TASK TO CARRY OUT: Each line of the data that includes the string "Transcript" is to be copied out.

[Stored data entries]
::::::::

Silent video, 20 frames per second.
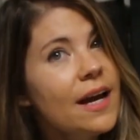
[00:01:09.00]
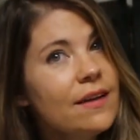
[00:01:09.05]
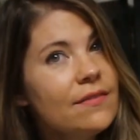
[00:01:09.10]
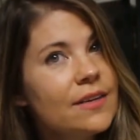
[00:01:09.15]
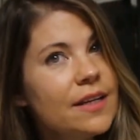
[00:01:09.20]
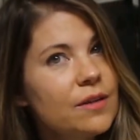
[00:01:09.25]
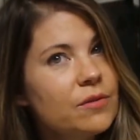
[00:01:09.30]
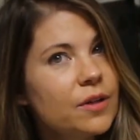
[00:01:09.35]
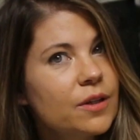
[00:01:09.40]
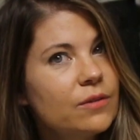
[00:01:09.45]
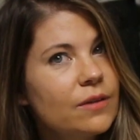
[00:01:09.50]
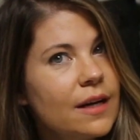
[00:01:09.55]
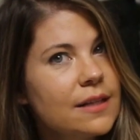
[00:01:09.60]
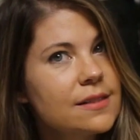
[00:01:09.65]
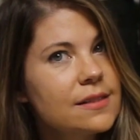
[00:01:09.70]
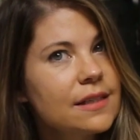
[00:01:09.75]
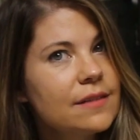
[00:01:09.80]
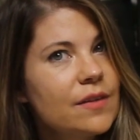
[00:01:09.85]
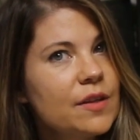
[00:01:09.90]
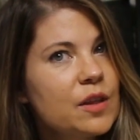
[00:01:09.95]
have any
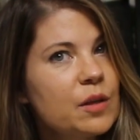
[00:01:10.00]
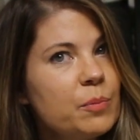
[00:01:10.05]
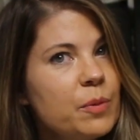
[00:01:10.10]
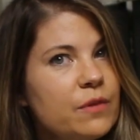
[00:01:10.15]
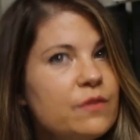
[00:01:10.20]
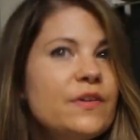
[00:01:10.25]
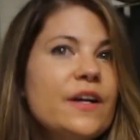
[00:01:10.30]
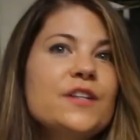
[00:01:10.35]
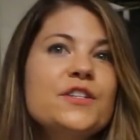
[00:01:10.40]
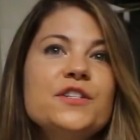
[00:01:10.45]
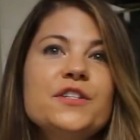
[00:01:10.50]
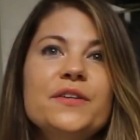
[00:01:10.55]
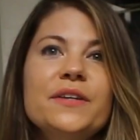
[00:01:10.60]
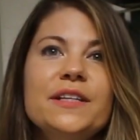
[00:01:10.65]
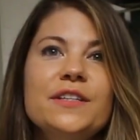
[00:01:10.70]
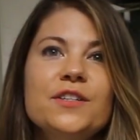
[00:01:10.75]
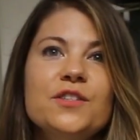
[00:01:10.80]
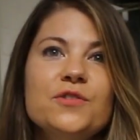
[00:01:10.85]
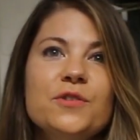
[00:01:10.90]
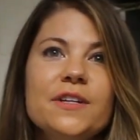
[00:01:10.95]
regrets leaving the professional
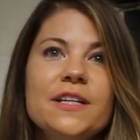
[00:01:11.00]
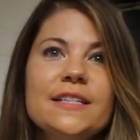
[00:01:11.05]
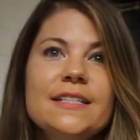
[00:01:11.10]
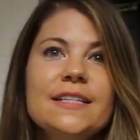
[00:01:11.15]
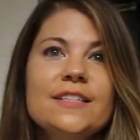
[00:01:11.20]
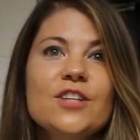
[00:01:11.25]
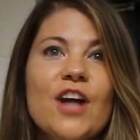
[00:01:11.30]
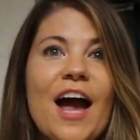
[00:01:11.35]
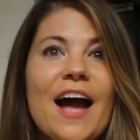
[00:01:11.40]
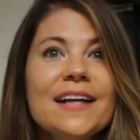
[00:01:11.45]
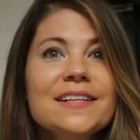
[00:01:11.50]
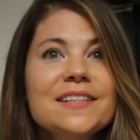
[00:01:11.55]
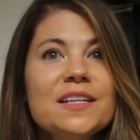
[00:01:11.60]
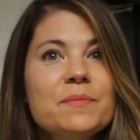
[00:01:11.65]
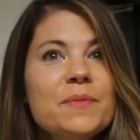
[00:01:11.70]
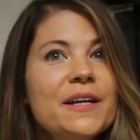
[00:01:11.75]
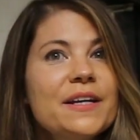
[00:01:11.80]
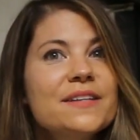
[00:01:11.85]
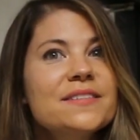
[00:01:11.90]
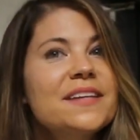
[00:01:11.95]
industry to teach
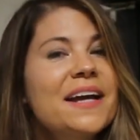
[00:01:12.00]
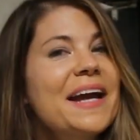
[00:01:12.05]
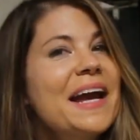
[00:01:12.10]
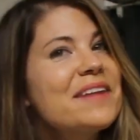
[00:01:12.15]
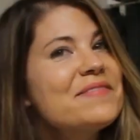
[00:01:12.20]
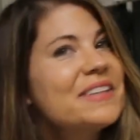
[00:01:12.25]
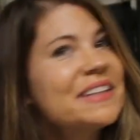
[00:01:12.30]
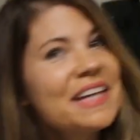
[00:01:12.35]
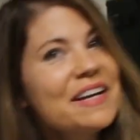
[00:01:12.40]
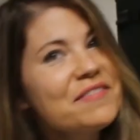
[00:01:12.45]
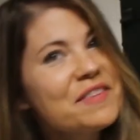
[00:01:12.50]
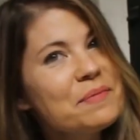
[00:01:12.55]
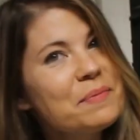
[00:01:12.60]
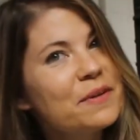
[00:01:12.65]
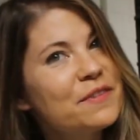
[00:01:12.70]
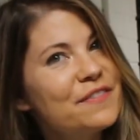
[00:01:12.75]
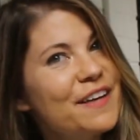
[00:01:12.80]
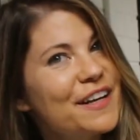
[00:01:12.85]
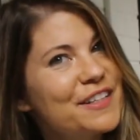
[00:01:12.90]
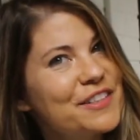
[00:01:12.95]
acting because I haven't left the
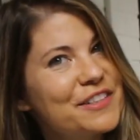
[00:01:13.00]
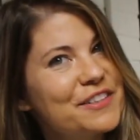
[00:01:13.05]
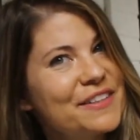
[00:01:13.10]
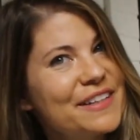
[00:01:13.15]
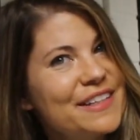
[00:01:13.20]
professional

::::::::

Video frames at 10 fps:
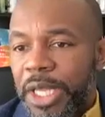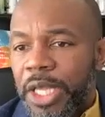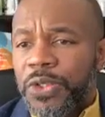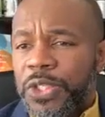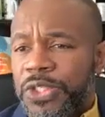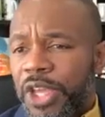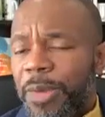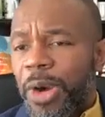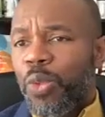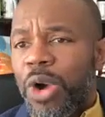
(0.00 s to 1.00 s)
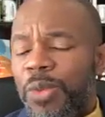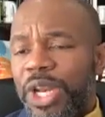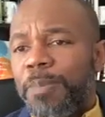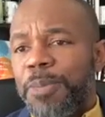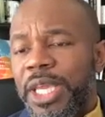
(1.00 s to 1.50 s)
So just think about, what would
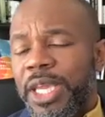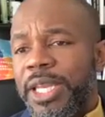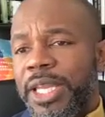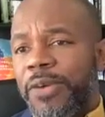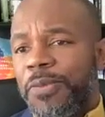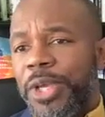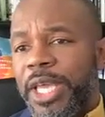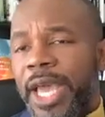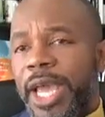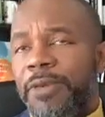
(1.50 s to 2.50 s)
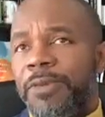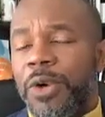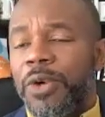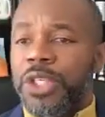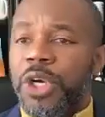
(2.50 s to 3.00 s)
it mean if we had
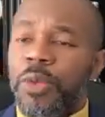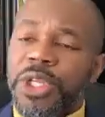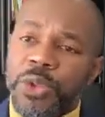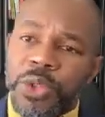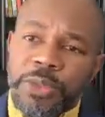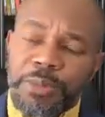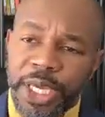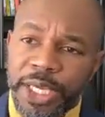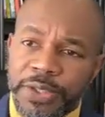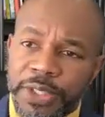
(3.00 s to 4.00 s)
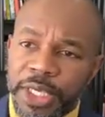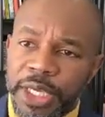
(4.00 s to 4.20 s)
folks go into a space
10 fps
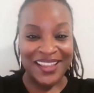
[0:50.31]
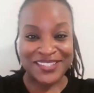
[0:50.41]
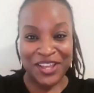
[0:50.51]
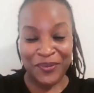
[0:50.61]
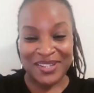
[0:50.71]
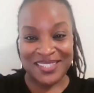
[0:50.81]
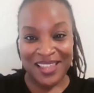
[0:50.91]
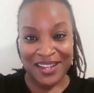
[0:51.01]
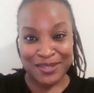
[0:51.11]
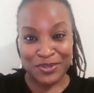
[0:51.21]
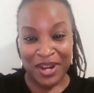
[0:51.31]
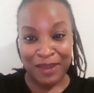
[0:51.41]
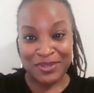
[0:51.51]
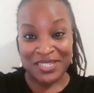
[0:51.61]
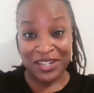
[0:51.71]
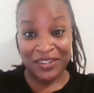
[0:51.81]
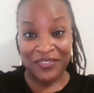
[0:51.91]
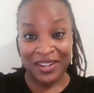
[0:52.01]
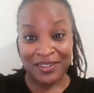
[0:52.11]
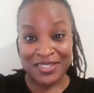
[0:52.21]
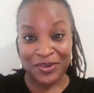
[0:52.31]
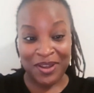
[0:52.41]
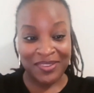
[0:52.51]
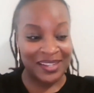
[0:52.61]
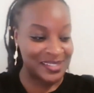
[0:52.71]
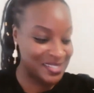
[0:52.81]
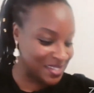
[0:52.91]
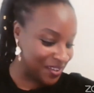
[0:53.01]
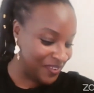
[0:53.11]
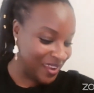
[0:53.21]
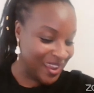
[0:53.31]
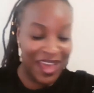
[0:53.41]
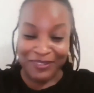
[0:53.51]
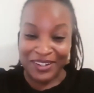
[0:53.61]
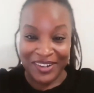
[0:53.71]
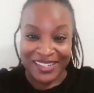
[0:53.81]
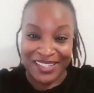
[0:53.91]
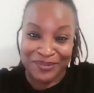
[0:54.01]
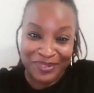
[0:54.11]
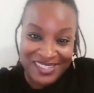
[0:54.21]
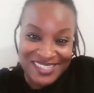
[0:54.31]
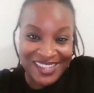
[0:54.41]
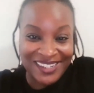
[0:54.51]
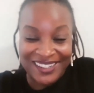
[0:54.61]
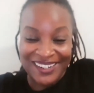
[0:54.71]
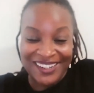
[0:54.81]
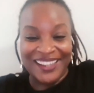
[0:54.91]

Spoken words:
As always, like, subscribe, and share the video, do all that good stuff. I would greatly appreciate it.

::::::::

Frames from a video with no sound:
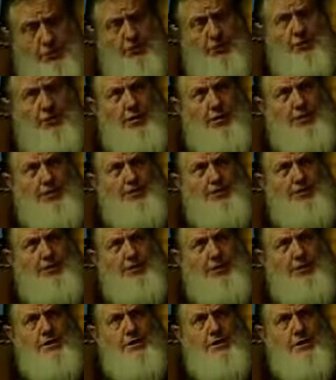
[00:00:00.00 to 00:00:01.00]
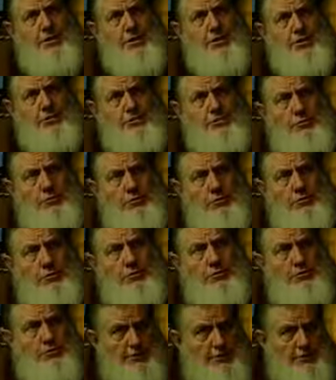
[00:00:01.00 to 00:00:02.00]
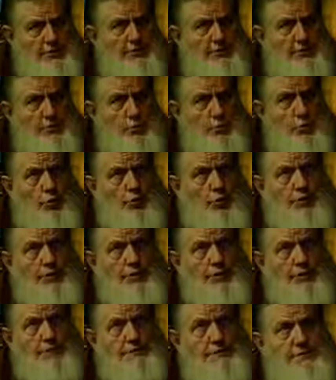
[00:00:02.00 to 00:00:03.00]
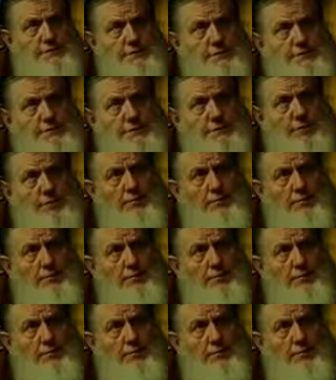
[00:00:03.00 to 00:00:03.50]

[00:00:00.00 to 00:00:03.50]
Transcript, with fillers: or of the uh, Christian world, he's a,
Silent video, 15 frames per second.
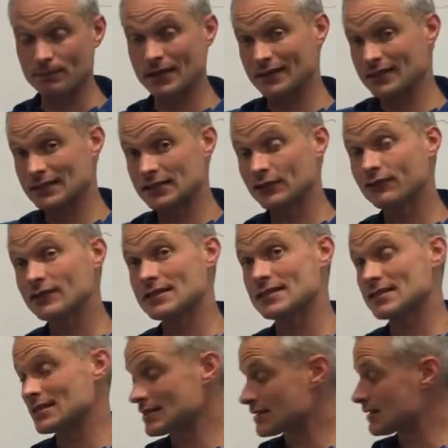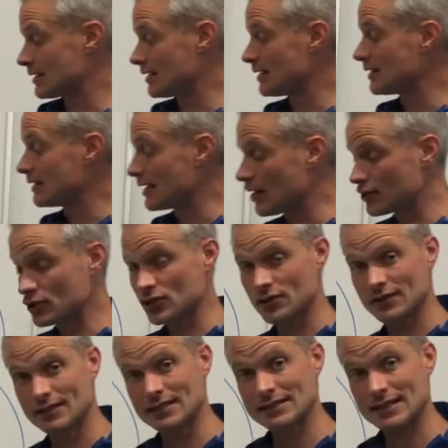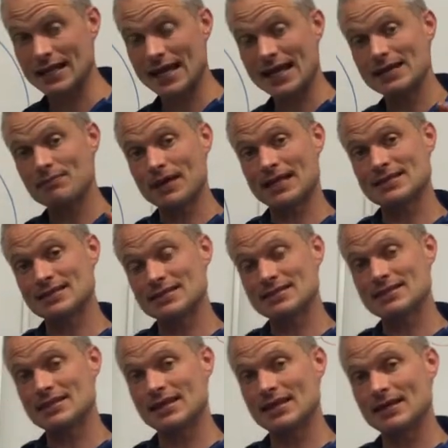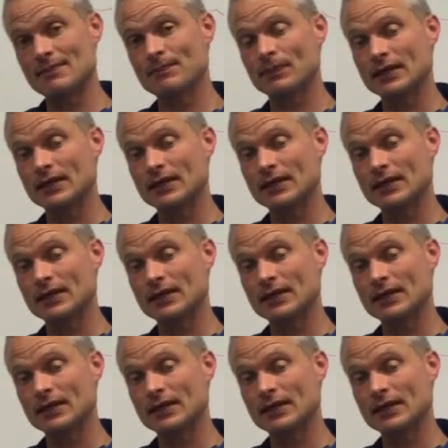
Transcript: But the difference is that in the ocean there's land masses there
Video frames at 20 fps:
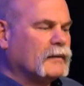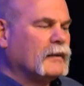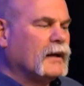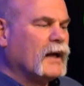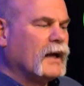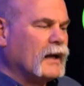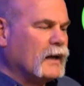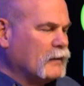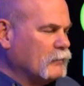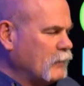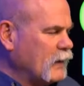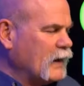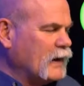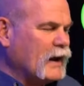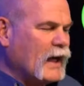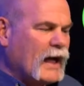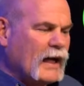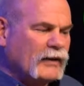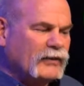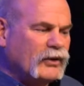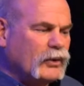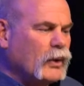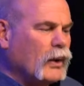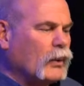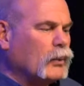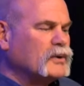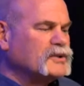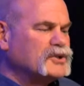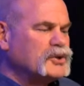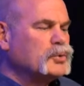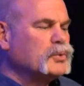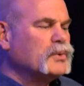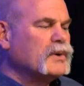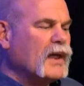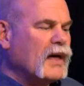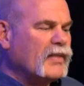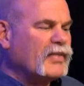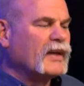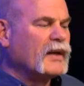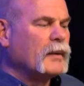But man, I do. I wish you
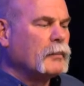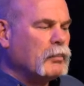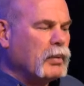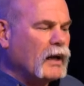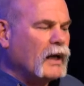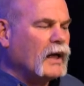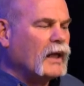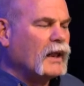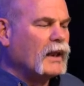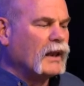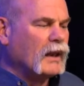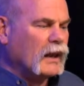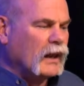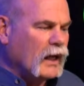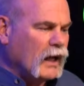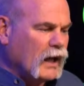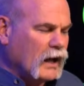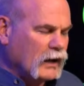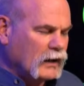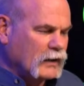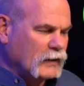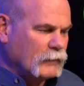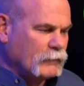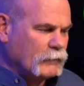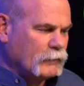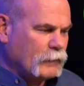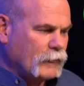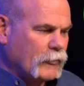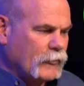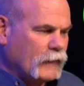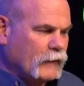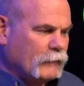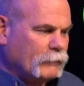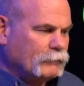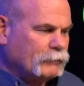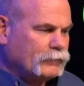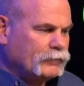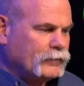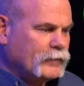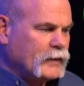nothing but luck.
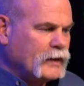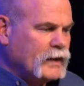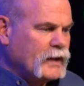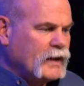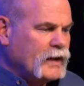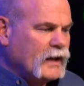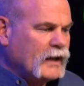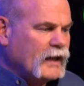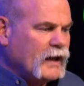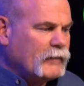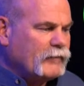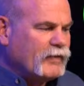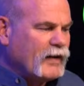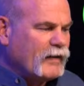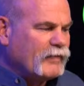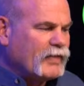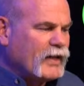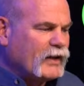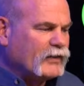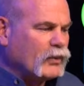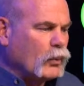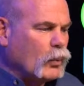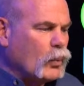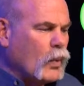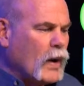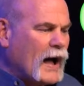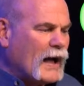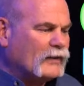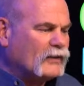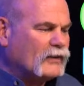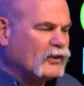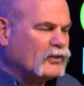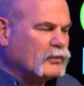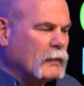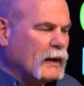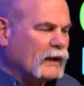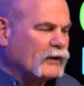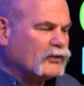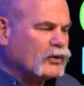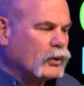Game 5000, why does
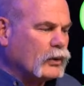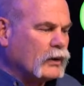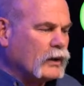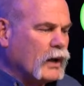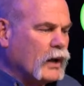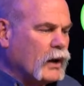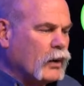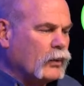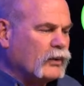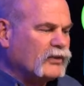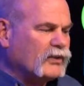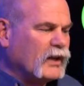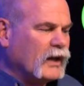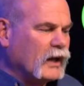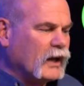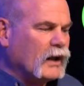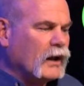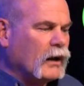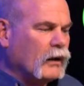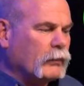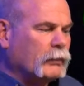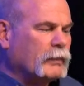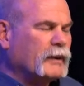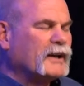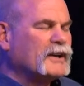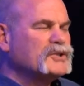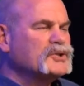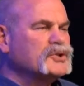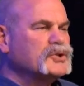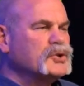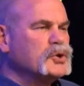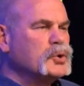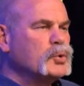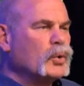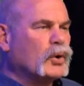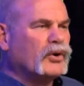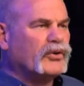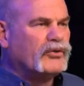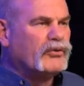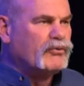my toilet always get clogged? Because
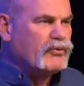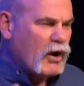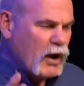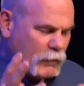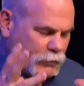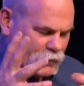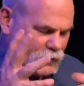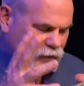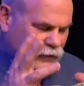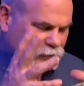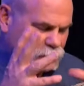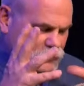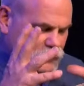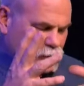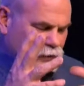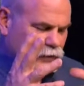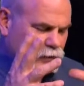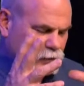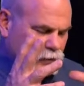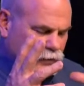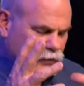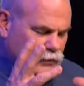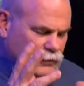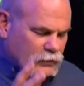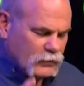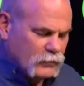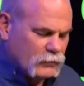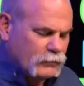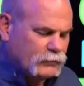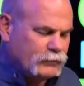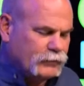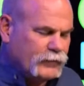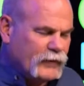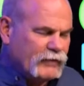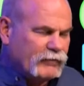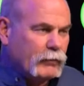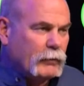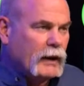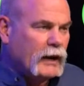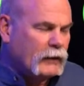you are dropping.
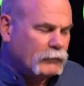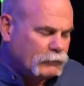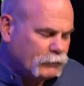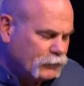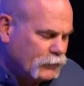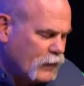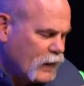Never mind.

::::::::

SOLUTION TO THE PROBLEM:
Transcript, with fillers: or of the uh, Christian world, he's a,
Transcript: But the difference is that in the ocean there's land masses there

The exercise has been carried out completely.